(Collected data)
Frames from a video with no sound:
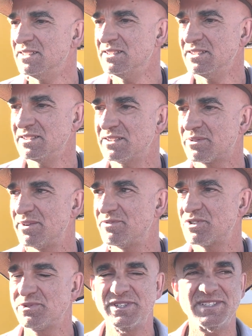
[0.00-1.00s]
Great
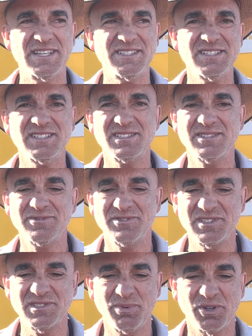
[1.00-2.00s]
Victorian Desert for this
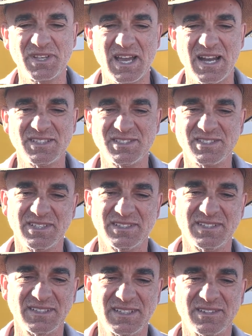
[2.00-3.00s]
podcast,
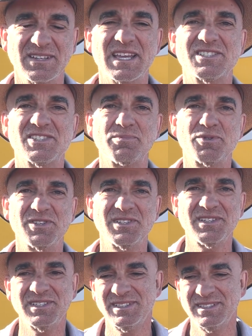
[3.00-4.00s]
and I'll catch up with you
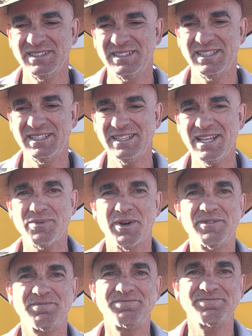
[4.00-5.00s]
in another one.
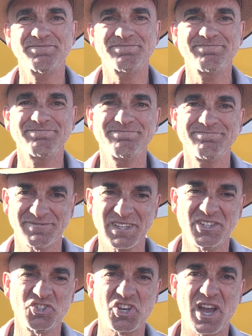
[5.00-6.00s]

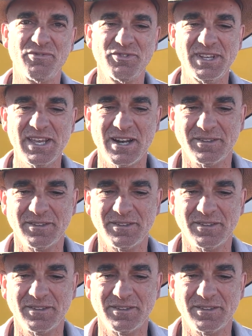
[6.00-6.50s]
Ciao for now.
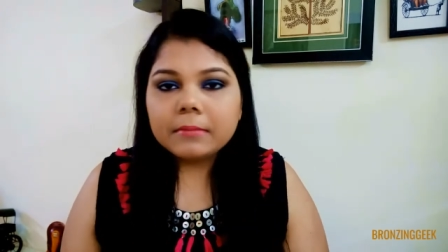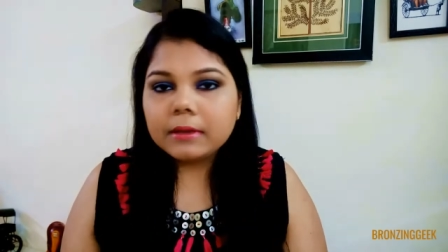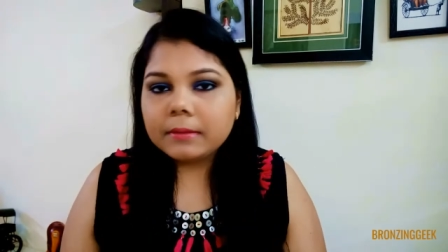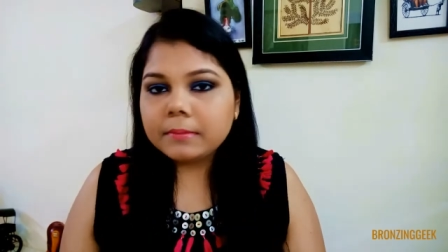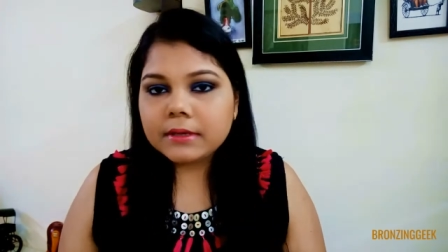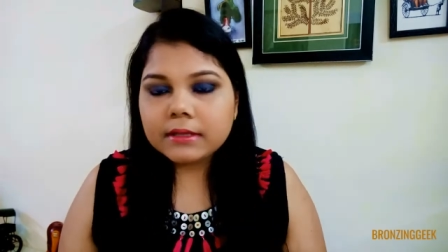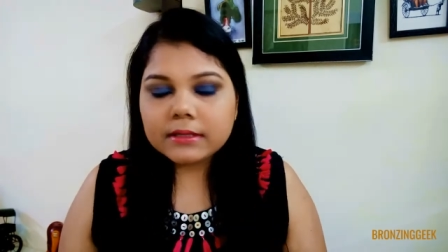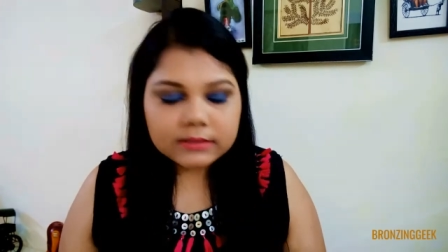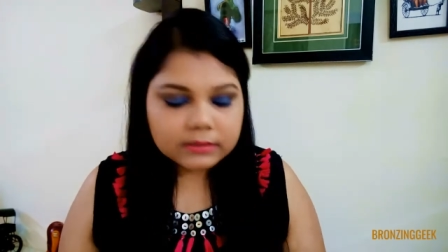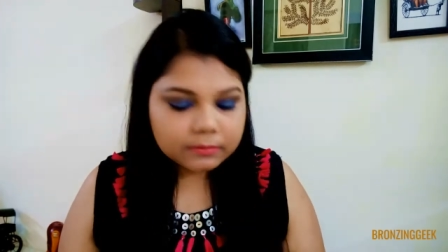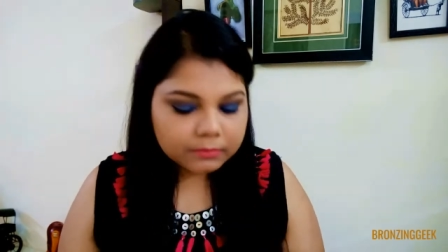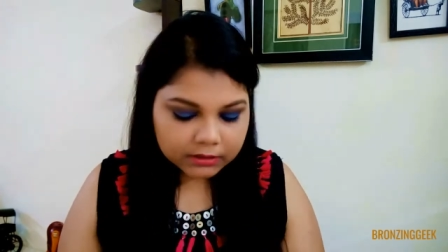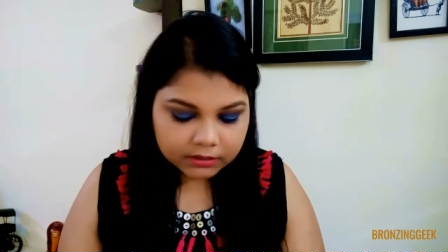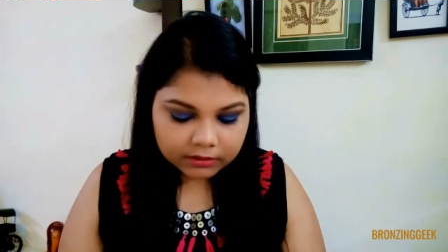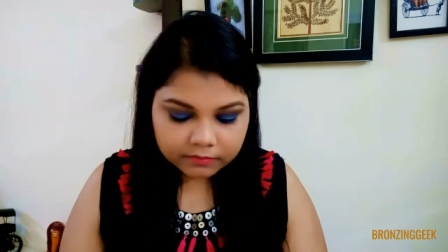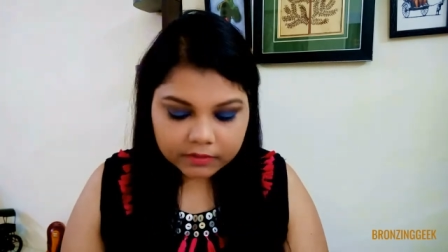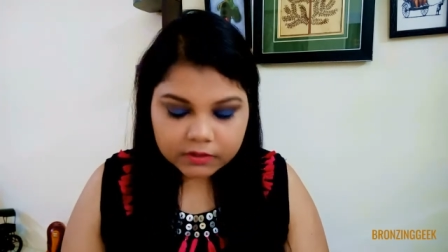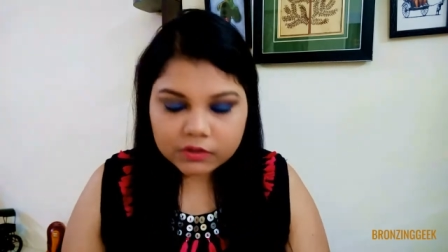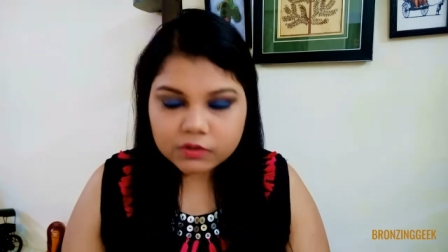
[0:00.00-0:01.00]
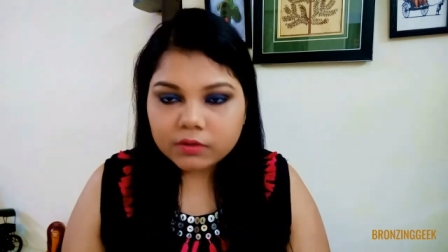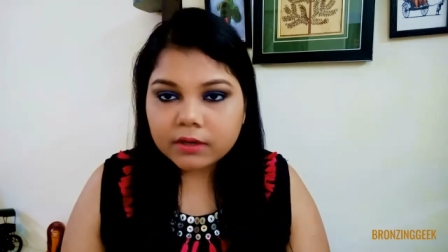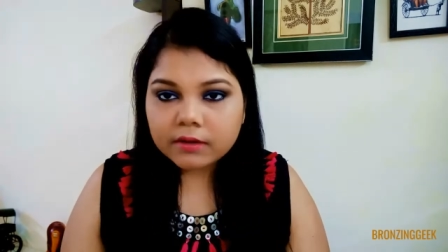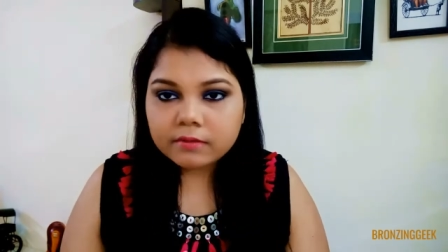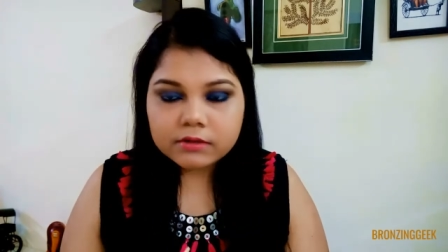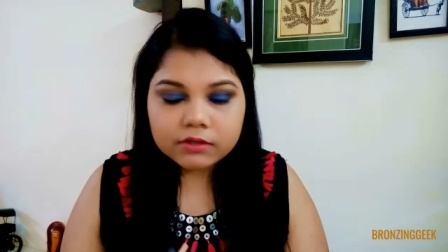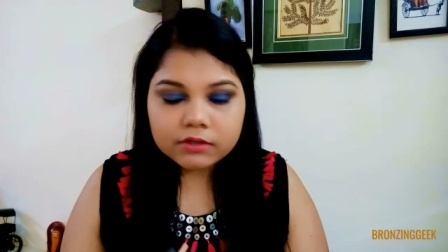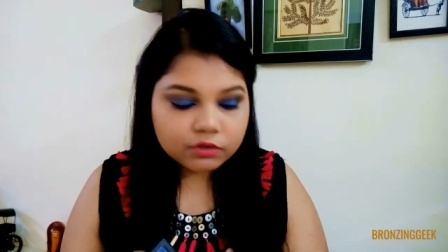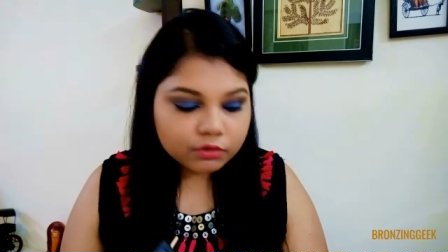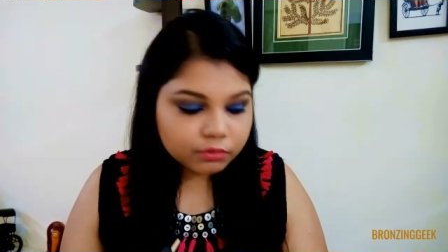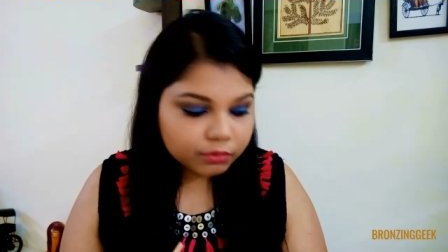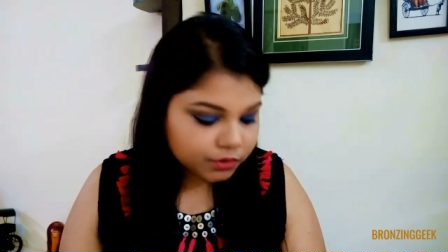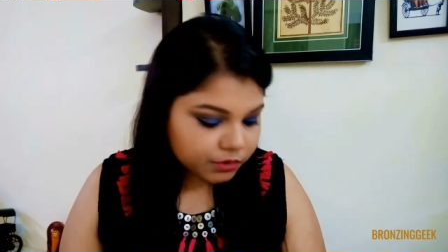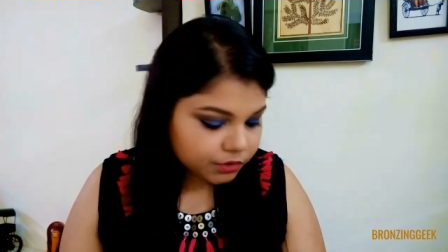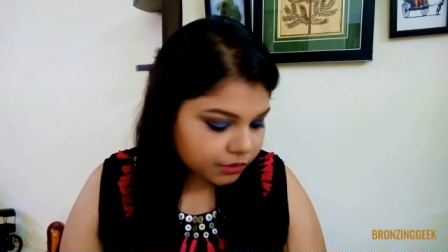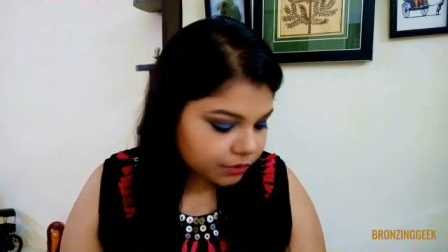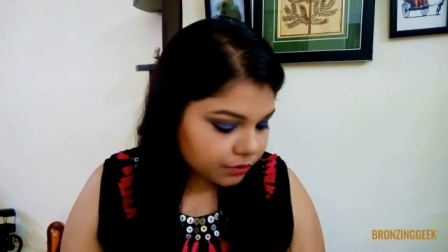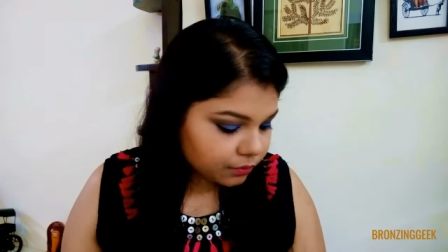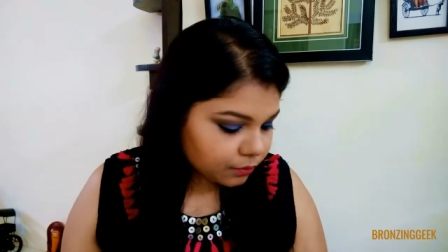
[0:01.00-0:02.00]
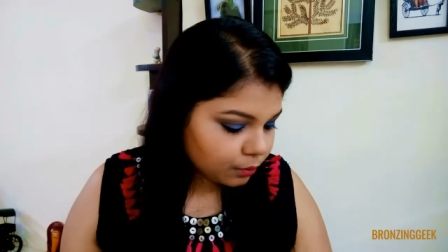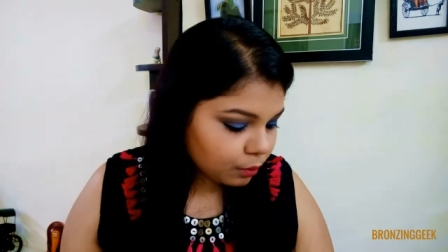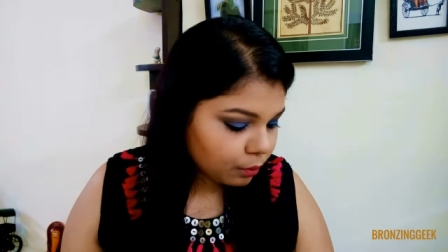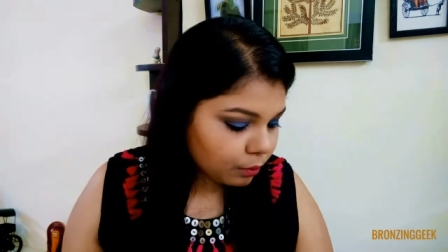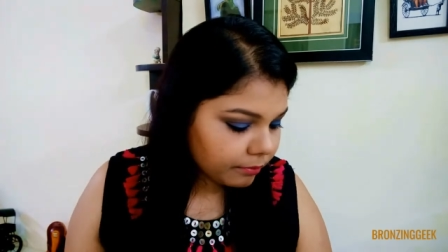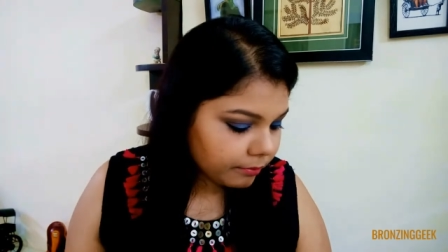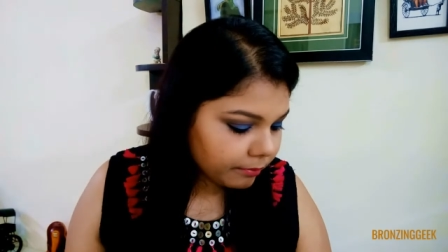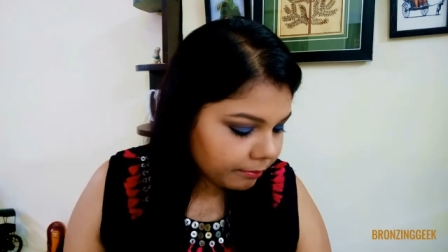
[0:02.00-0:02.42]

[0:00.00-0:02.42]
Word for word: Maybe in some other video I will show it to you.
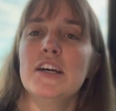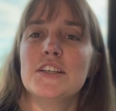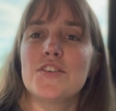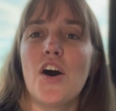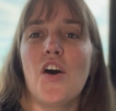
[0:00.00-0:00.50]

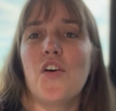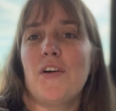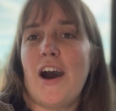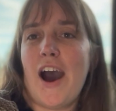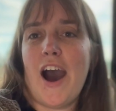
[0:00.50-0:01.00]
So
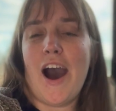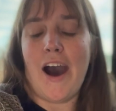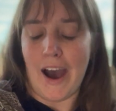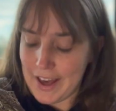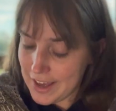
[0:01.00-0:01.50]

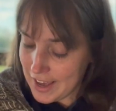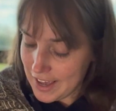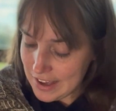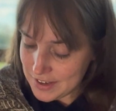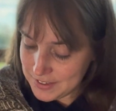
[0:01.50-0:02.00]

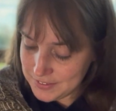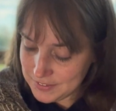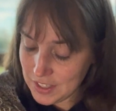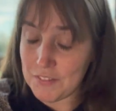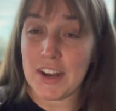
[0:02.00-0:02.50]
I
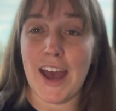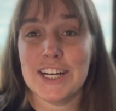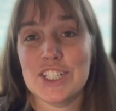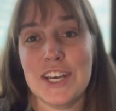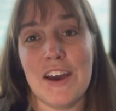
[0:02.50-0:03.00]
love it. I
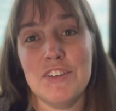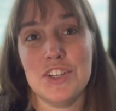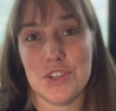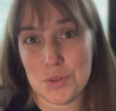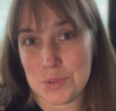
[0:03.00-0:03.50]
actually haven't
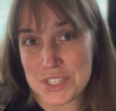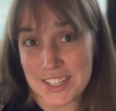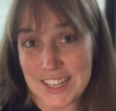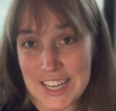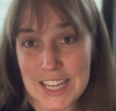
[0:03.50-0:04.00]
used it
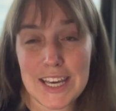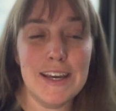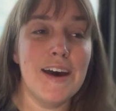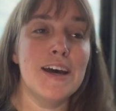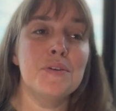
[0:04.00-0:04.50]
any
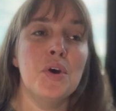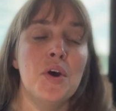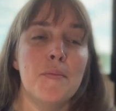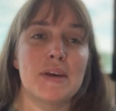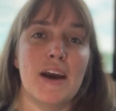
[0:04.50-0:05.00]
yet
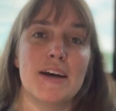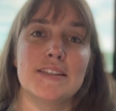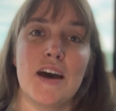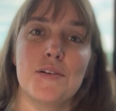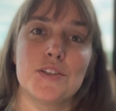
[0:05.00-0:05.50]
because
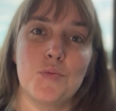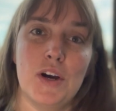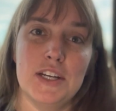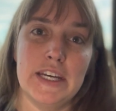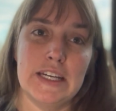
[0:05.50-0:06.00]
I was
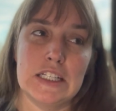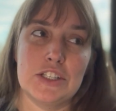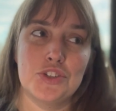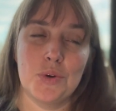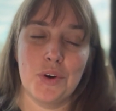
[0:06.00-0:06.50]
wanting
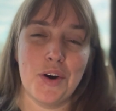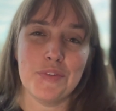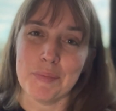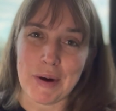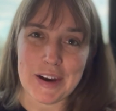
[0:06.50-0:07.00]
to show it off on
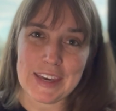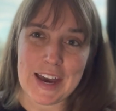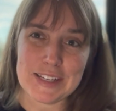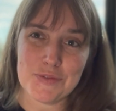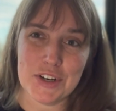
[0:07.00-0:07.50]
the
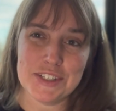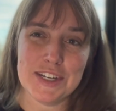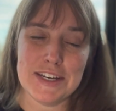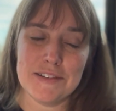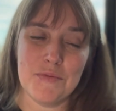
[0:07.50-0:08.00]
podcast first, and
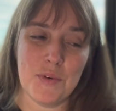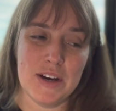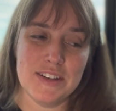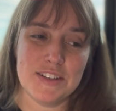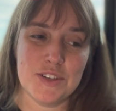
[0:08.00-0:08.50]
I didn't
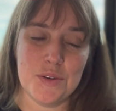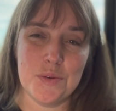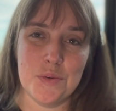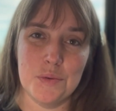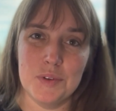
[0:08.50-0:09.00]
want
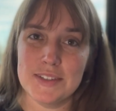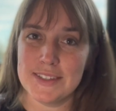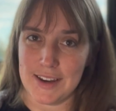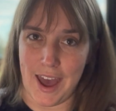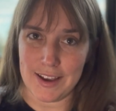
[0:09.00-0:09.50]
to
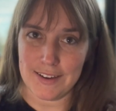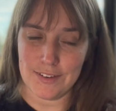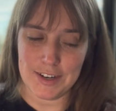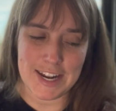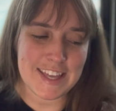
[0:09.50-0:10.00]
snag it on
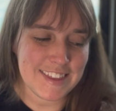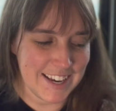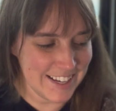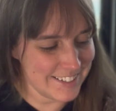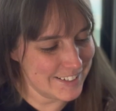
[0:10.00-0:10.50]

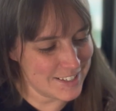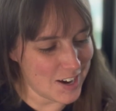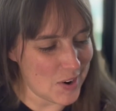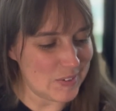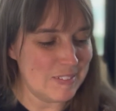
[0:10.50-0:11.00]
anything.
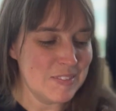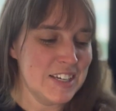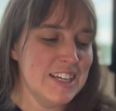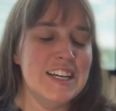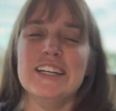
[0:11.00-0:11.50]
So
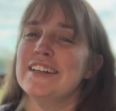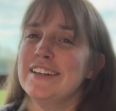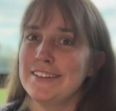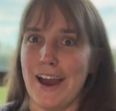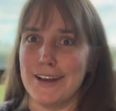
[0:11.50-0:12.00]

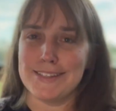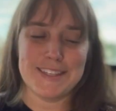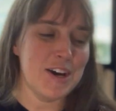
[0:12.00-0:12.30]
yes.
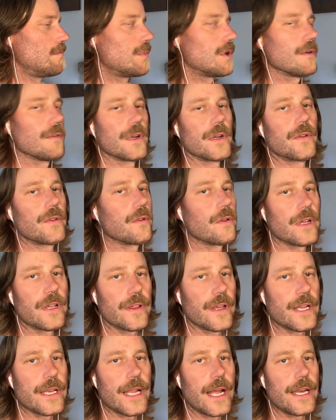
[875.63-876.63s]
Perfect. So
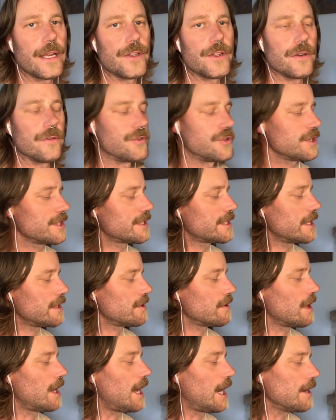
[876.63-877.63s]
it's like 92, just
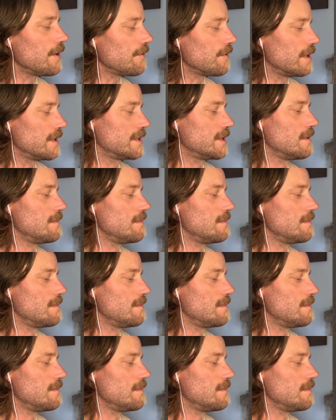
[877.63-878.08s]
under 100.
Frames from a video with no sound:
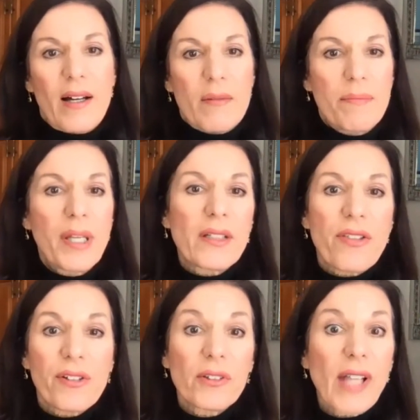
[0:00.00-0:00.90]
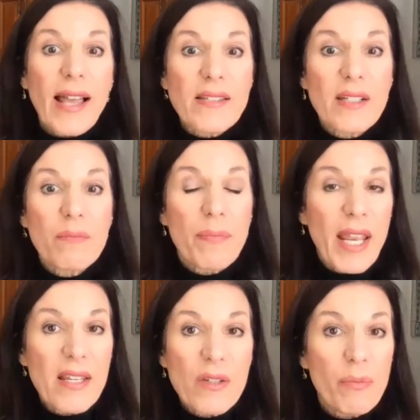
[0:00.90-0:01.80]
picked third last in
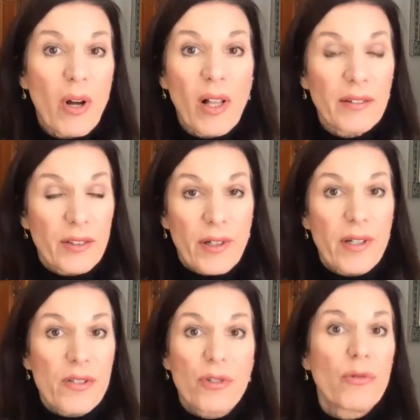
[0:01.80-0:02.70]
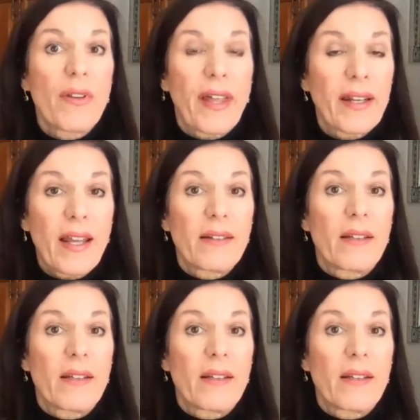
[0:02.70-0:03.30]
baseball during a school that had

[EXERCISE DIRECTIONS]:
Your task is to write out, exactly and without pictures, only the lines from the one holding "[0:09.50-0:10.00]" to the last line of the data.

[RESULT]:
[0:09.50-0:10.00]
snag it on
[0:10.00-0:10.50]

[0:10.50-0:11.00]
anything.
[0:11.00-0:11.50]
So
[0:11.50-0:12.00]

[0:12.00-0:12.30]
yes.
[875.63-876.63s]
Perfect. So
[876.63-877.63s]
it's like 92, just
[877.63-878.08s]
under 100.
Frames from a video with no sound:
[0:00.00-0:00.90]
[0:00.90-0:01.80]
picked third last in
[0:01.80-0:02.70]
[0:02.70-0:03.30]
baseball during a school that had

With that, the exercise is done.